TASK OBJECTIVE: Each record must be returned exactly, apart from the pictures, which stay out.

MATERIAL FOR THE TASK:
★ ★ ★ ★ ★

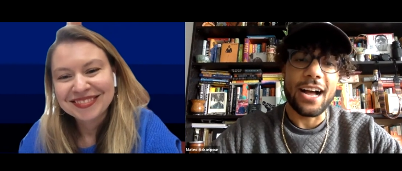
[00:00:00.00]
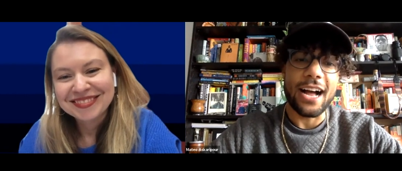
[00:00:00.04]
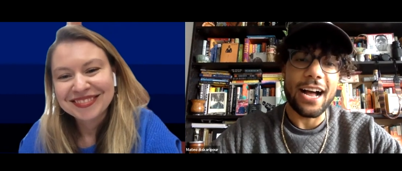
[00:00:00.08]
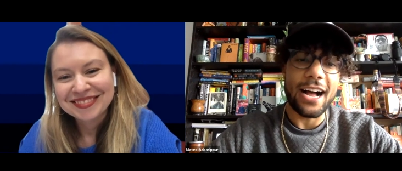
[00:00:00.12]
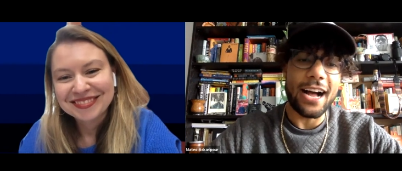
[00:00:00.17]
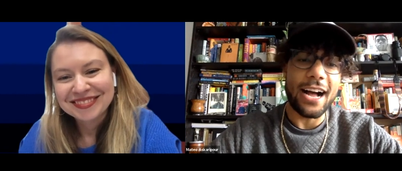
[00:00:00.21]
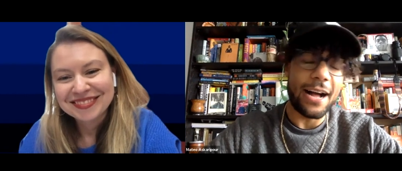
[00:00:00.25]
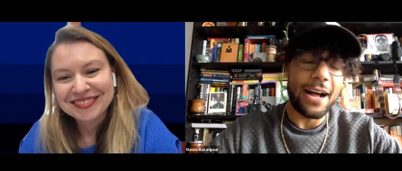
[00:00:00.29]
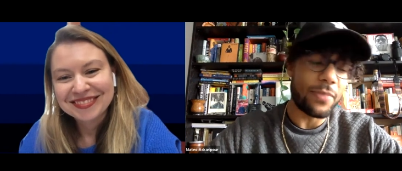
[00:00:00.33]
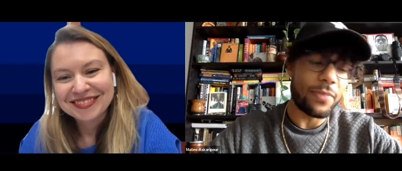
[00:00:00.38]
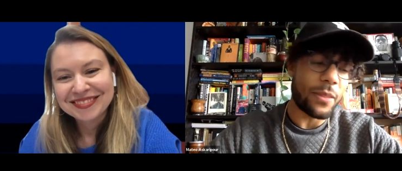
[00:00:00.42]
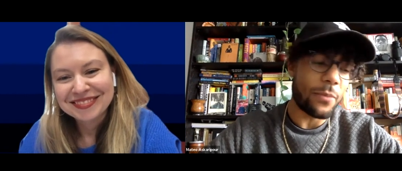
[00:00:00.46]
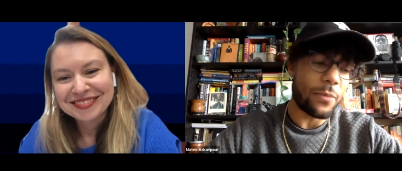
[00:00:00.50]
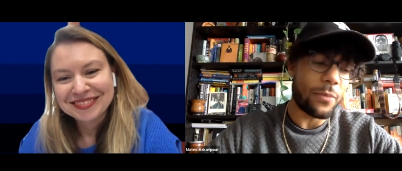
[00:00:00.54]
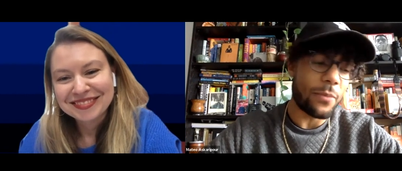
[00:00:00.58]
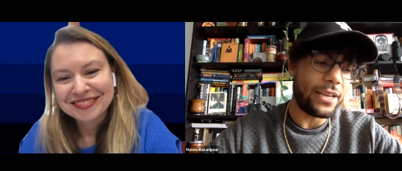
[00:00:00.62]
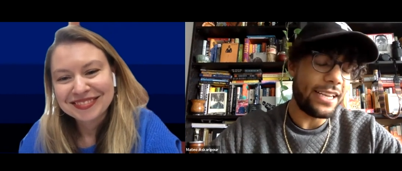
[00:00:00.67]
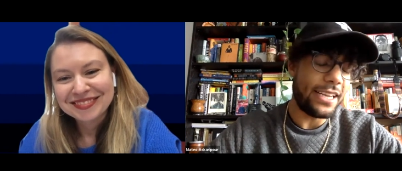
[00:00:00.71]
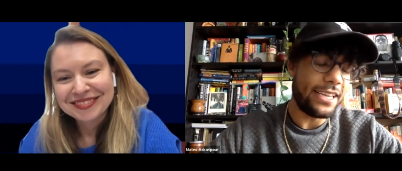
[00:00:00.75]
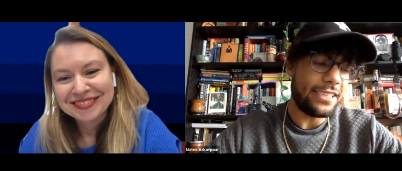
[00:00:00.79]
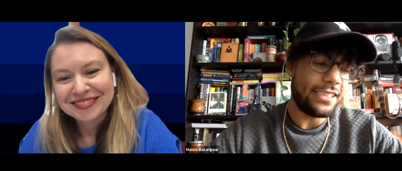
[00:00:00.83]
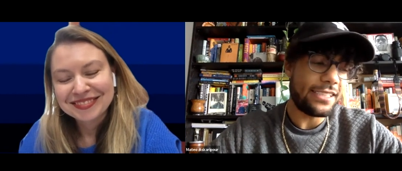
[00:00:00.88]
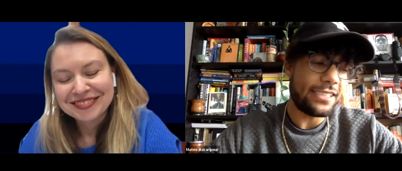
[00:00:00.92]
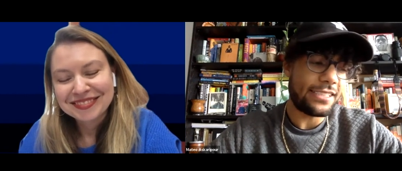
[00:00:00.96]
Speaker 1: but
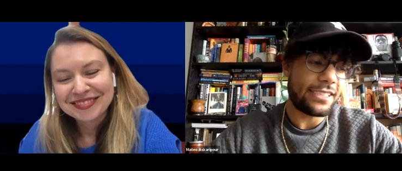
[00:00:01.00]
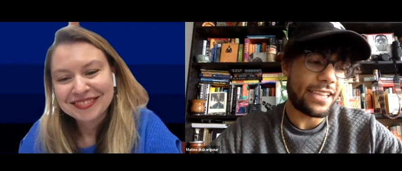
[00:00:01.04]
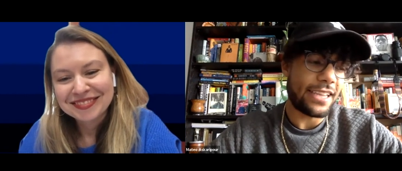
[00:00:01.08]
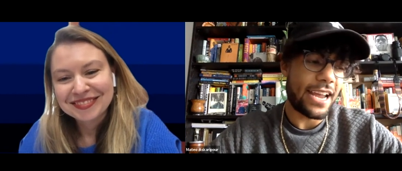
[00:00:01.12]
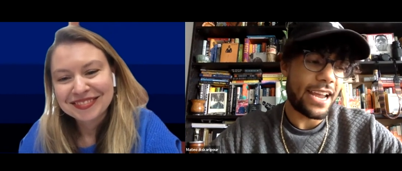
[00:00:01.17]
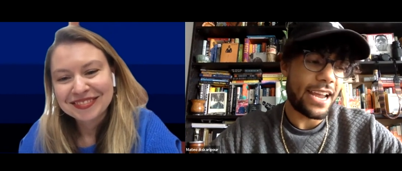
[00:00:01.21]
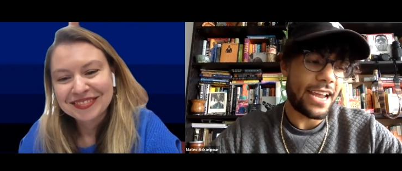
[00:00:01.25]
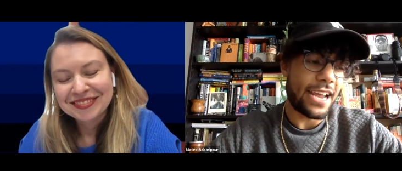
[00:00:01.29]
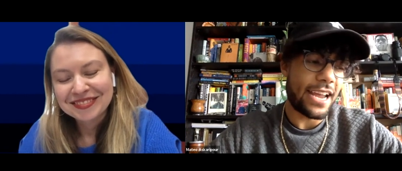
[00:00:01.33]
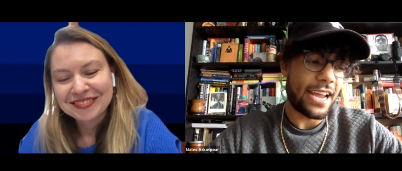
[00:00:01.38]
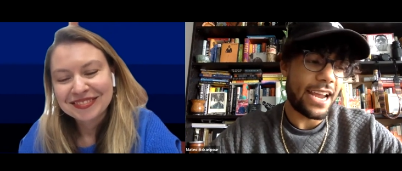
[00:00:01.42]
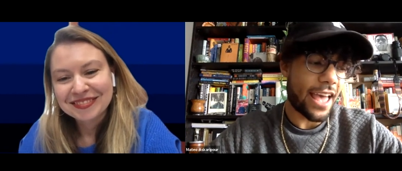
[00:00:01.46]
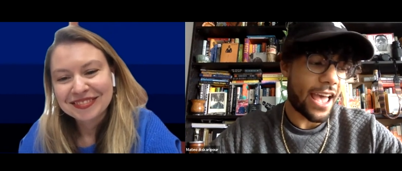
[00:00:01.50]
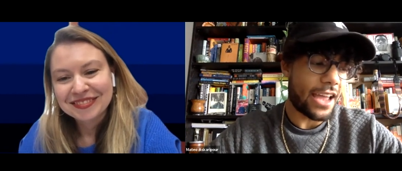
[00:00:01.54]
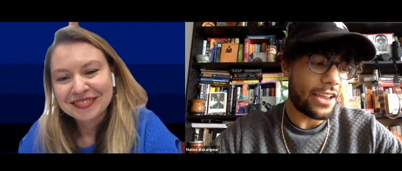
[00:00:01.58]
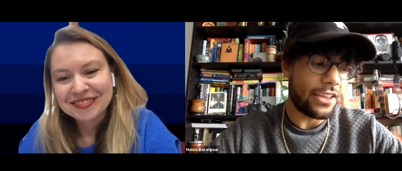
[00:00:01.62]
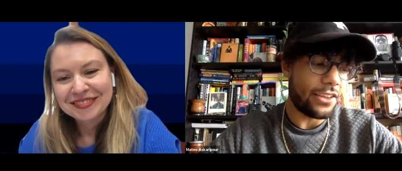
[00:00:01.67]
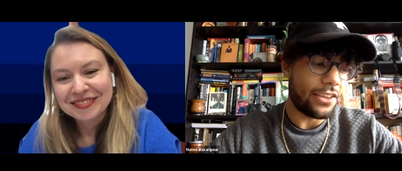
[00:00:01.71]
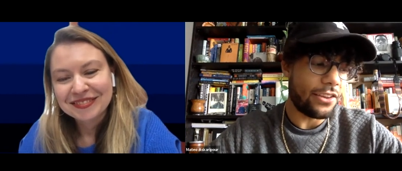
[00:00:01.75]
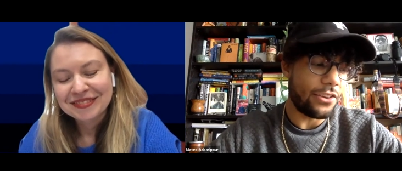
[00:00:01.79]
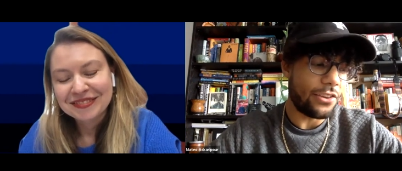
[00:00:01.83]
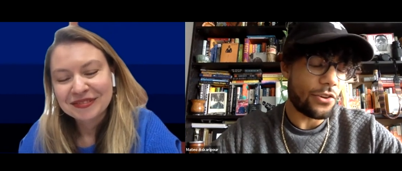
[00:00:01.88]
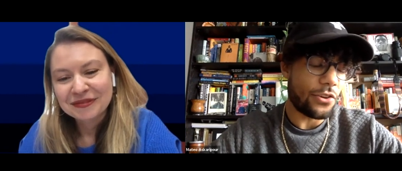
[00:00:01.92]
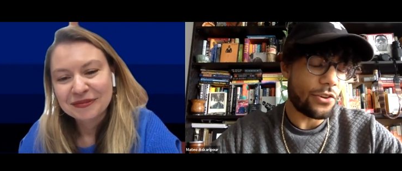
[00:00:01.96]
he's saying
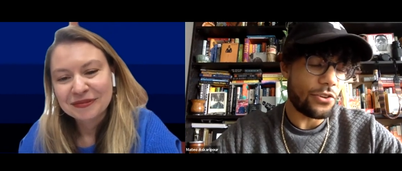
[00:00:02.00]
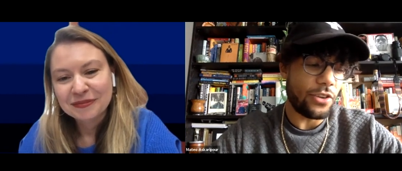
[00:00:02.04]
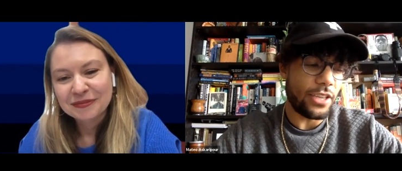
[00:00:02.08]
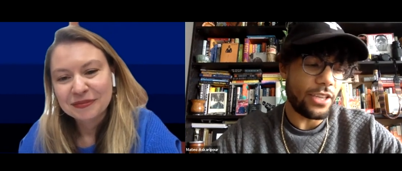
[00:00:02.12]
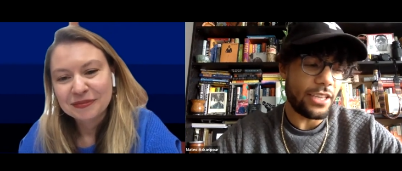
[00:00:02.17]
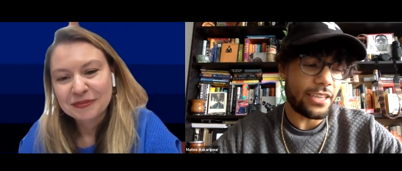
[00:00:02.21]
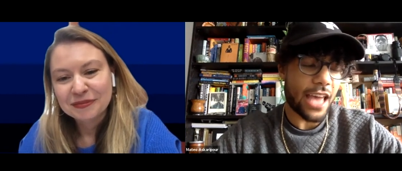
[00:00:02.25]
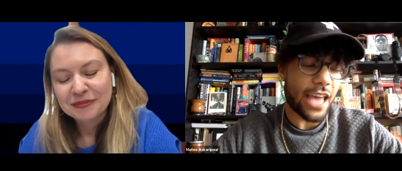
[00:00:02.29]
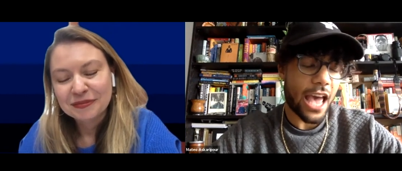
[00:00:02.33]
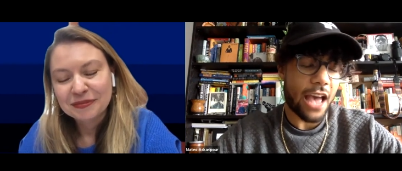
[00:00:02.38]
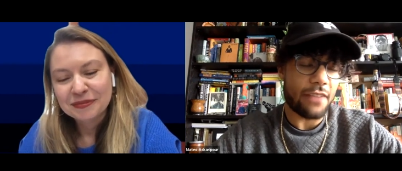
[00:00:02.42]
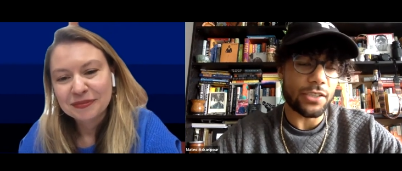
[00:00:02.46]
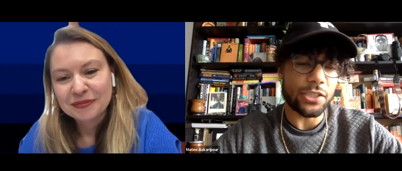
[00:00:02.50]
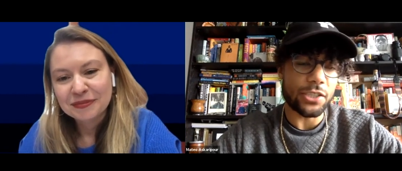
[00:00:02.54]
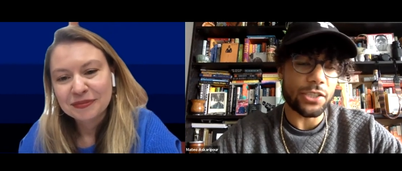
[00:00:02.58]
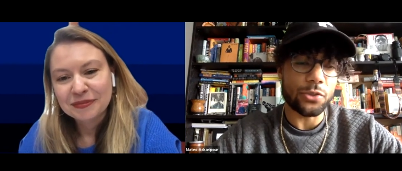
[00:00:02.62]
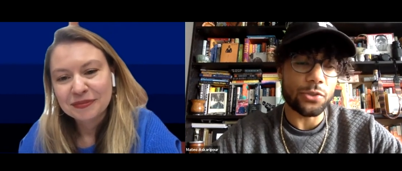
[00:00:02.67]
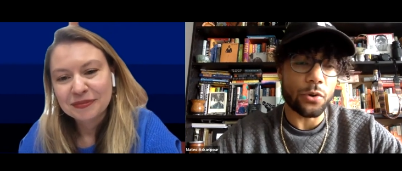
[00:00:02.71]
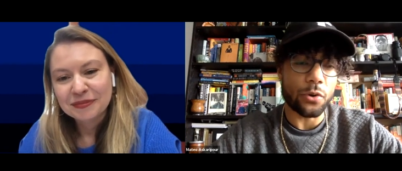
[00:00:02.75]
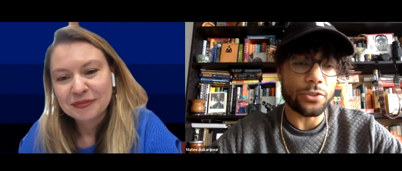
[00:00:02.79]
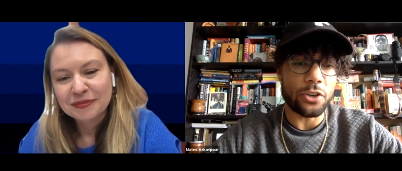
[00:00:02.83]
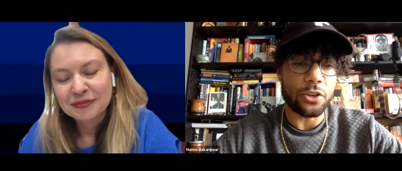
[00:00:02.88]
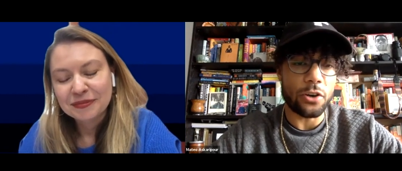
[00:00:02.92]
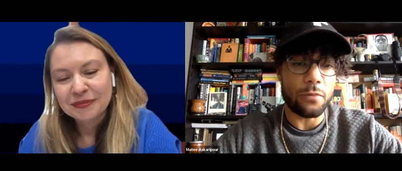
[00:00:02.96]
that, you know, you need to have a
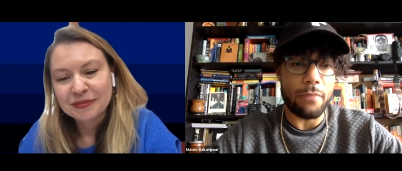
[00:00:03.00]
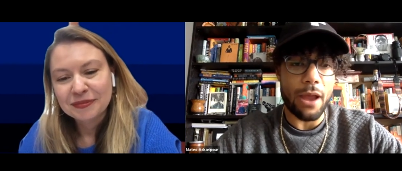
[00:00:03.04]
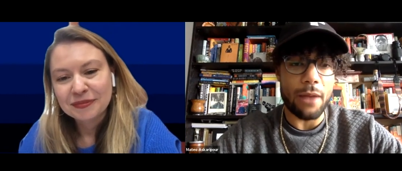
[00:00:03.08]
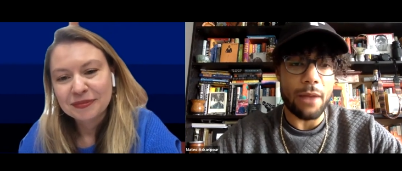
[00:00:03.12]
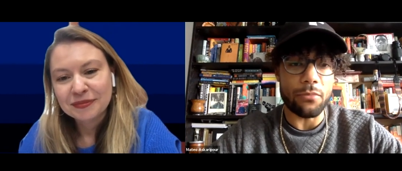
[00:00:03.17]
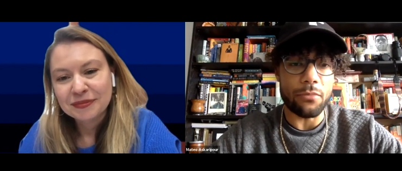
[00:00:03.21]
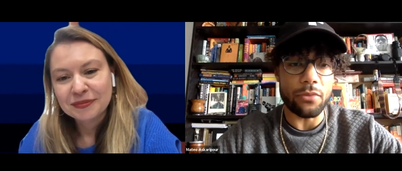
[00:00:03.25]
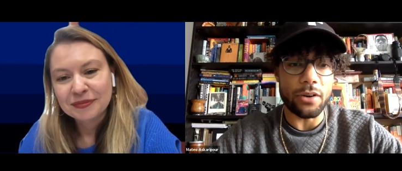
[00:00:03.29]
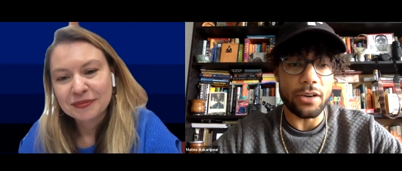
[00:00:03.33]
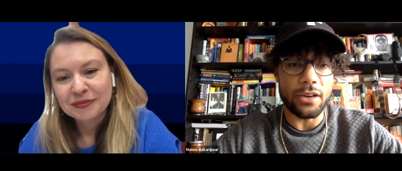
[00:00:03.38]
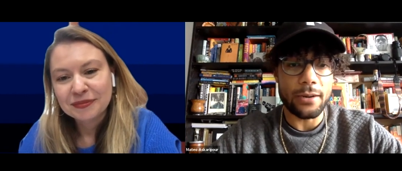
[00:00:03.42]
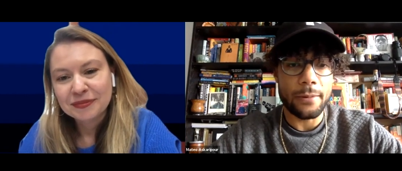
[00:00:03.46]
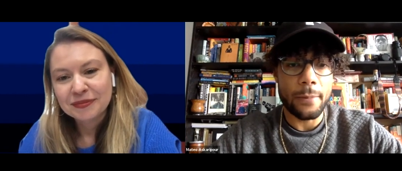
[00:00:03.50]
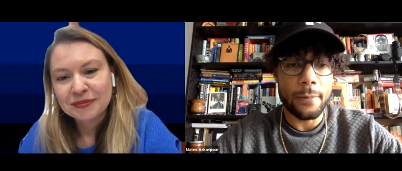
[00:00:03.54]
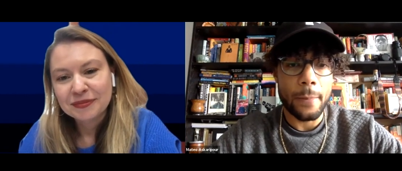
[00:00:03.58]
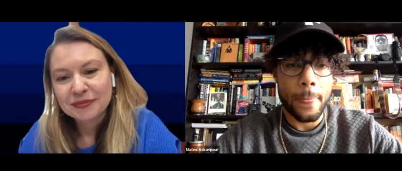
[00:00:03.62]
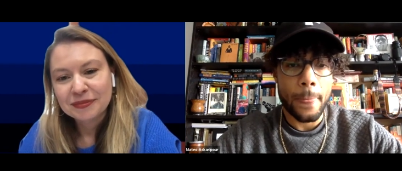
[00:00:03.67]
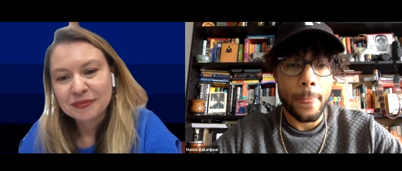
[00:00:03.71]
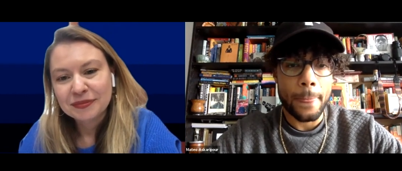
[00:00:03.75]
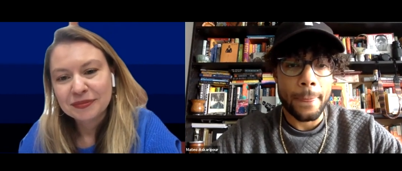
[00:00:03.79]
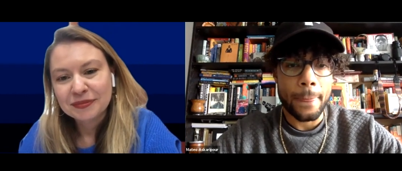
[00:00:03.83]
short-term memory.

★ ★ ★ ★ ★

EXPECTED ANSWER:
[00:00:00.00]
[00:00:00.04]
[00:00:00.08]
[00:00:00.12]
[00:00:00.17]
[00:00:00.21]
[00:00:00.25]
[00:00:00.29]
[00:00:00.33]
[00:00:00.38]
[00:00:00.42]
[00:00:00.46]
[00:00:00.50]
[00:00:00.54]
[00:00:00.58]
[00:00:00.62]
[00:00:00.67]
[00:00:00.71]
[00:00:00.75]
[00:00:00.79]
[00:00:00.83]
[00:00:00.88]
[00:00:00.92]
[00:00:00.96]
Speaker 1: but
[00:00:01.00]
[00:00:01.04]
[00:00:01.08]
[00:00:01.12]
[00:00:01.17]
[00:00:01.21]
[00:00:01.25]
[00:00:01.29]
[00:00:01.33]
[00:00:01.38]
[00:00:01.42]
[00:00:01.46]
[00:00:01.50]
[00:00:01.54]
[00:00:01.58]
[00:00:01.62]
[00:00:01.67]
[00:00:01.71]
[00:00:01.75]
[00:00:01.79]
[00:00:01.83]
[00:00:01.88]
[00:00:01.92]
[00:00:01.96]
he's saying
[00:00:02.00]
[00:00:02.04]
[00:00:02.08]
[00:00:02.12]
[00:00:02.17]
[00:00:02.21]
[00:00:02.25]
[00:00:02.29]
[00:00:02.33]
[00:00:02.38]
[00:00:02.42]
[00:00:02.46]
[00:00:02.50]
[00:00:02.54]
[00:00:02.58]
[00:00:02.62]
[00:00:02.67]
[00:00:02.71]
[00:00:02.75]
[00:00:02.79]
[00:00:02.83]
[00:00:02.88]
[00:00:02.92]
[00:00:02.96]
that, you know, you need to have a
[00:00:03.00]
[00:00:03.04]
[00:00:03.08]
[00:00:03.12]
[00:00:03.17]
[00:00:03.21]
[00:00:03.25]
[00:00:03.29]
[00:00:03.33]
[00:00:03.38]
[00:00:03.42]
[00:00:03.46]
[00:00:03.50]
[00:00:03.54]
[00:00:03.58]
[00:00:03.62]
[00:00:03.67]
[00:00:03.71]
[00:00:03.75]
[00:00:03.79]
[00:00:03.83]
short-term memory.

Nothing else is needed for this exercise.